A stretch of the entries below is to be set down exactly, running from the line with "[00:43:39.50]" through the line with "[00:44:41.37]", both included, and no other line.

[Collected data entries]
::::::::
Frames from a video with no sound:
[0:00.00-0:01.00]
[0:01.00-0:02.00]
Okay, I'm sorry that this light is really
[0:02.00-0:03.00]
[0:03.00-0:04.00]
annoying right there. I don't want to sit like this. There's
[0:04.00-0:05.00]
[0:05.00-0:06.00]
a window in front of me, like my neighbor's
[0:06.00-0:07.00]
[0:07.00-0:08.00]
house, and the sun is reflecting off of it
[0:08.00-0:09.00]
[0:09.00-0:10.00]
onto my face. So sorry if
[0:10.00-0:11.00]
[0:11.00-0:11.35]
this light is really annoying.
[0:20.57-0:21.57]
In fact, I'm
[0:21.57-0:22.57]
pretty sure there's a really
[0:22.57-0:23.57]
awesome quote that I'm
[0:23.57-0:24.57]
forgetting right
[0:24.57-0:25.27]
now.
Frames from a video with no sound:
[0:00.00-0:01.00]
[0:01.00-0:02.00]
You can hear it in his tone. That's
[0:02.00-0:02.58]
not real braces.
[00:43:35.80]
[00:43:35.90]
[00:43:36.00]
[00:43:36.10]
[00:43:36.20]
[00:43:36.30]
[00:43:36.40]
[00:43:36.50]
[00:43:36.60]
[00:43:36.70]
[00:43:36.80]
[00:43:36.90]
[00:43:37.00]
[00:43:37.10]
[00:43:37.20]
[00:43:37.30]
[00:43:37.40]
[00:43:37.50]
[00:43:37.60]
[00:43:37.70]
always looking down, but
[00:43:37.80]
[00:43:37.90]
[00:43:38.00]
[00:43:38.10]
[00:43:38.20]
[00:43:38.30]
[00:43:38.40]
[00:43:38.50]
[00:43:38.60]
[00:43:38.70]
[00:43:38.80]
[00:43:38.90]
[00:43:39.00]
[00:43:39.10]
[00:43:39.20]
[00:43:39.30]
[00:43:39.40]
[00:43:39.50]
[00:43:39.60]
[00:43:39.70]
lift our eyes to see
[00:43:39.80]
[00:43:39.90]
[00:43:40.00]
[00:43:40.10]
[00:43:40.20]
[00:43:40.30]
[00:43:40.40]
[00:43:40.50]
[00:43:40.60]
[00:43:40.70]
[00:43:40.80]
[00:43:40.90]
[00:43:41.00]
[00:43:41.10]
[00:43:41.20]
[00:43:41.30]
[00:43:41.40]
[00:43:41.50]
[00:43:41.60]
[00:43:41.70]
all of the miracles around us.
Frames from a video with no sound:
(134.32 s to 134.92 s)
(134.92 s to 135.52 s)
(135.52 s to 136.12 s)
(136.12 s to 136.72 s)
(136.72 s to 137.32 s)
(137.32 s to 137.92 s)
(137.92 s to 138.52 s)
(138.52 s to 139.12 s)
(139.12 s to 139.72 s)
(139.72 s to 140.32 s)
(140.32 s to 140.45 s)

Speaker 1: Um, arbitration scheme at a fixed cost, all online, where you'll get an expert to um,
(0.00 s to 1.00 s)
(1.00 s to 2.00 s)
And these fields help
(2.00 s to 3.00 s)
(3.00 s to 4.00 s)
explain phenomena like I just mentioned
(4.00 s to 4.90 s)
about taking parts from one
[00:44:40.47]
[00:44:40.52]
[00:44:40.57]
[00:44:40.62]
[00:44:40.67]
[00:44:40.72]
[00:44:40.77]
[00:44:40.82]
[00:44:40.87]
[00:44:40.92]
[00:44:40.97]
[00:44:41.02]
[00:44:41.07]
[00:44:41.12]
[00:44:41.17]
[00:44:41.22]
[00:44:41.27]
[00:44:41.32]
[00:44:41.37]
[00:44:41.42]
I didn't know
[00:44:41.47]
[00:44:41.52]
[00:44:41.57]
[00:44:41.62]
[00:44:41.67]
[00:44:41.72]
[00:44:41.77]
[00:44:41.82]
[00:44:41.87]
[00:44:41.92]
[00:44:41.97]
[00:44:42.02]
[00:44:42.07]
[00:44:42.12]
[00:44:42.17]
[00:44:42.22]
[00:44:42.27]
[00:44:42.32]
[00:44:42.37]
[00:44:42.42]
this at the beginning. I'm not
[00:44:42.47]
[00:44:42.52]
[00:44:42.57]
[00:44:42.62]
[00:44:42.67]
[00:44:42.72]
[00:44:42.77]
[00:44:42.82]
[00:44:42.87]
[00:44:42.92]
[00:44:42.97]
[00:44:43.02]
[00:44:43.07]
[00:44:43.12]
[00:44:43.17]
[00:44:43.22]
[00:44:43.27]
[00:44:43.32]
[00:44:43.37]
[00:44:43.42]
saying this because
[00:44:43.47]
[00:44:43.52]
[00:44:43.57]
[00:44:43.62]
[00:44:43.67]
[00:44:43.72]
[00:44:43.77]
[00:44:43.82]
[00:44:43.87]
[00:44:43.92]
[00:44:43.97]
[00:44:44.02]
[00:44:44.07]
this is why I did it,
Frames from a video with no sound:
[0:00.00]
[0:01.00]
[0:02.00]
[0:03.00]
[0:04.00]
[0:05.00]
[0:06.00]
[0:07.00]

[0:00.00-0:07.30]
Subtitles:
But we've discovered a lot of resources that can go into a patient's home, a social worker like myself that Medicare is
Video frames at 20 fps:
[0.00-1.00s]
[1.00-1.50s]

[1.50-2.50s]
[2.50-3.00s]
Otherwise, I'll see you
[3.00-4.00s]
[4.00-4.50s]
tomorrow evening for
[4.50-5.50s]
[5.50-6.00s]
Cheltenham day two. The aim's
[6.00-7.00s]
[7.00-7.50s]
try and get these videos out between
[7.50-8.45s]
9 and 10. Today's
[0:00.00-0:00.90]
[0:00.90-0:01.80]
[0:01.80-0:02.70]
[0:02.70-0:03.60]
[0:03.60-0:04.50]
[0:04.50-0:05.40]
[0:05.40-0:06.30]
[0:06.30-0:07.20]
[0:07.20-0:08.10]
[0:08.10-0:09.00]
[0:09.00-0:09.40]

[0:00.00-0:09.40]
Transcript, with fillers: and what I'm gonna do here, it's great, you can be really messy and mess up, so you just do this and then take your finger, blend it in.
::::::::
### PROBLEM SOLUTION
[00:43:39.50]
[00:43:39.60]
[00:43:39.70]
lift our eyes to see
[00:43:39.80]
[00:43:39.90]
[00:43:40.00]
[00:43:40.10]
[00:43:40.20]
[00:43:40.30]
[00:43:40.40]
[00:43:40.50]
[00:43:40.60]
[00:43:40.70]
[00:43:40.80]
[00:43:40.90]
[00:43:41.00]
[00:43:41.10]
[00:43:41.20]
[00:43:41.30]
[00:43:41.40]
[00:43:41.50]
[00:43:41.60]
[00:43:41.70]
all of the miracles around us.
Frames from a video with no sound:
(134.32 s to 134.92 s)
(134.92 s to 135.52 s)
(135.52 s to 136.12 s)
(136.12 s to 136.72 s)
(136.72 s to 137.32 s)
(137.32 s to 137.92 s)
(137.92 s to 138.52 s)
(138.52 s to 139.12 s)
(139.12 s to 139.72 s)
(139.72 s to 140.32 s)
(140.32 s to 140.45 s)

Speaker 1: Um, arbitration scheme at a fixed cost, all online, where you'll get an expert to um,
(0.00 s to 1.00 s)
(1.00 s to 2.00 s)
And these fields help
(2.00 s to 3.00 s)
(3.00 s to 4.00 s)
explain phenomena like I just mentioned
(4.00 s to 4.90 s)
about taking parts from one
[00:44:40.47]
[00:44:40.52]
[00:44:40.57]
[00:44:40.62]
[00:44:40.67]
[00:44:40.72]
[00:44:40.77]
[00:44:40.82]
[00:44:40.87]
[00:44:40.92]
[00:44:40.97]
[00:44:41.02]
[00:44:41.07]
[00:44:41.12]
[00:44:41.17]
[00:44:41.22]
[00:44:41.27]
[00:44:41.32]
[00:44:41.37]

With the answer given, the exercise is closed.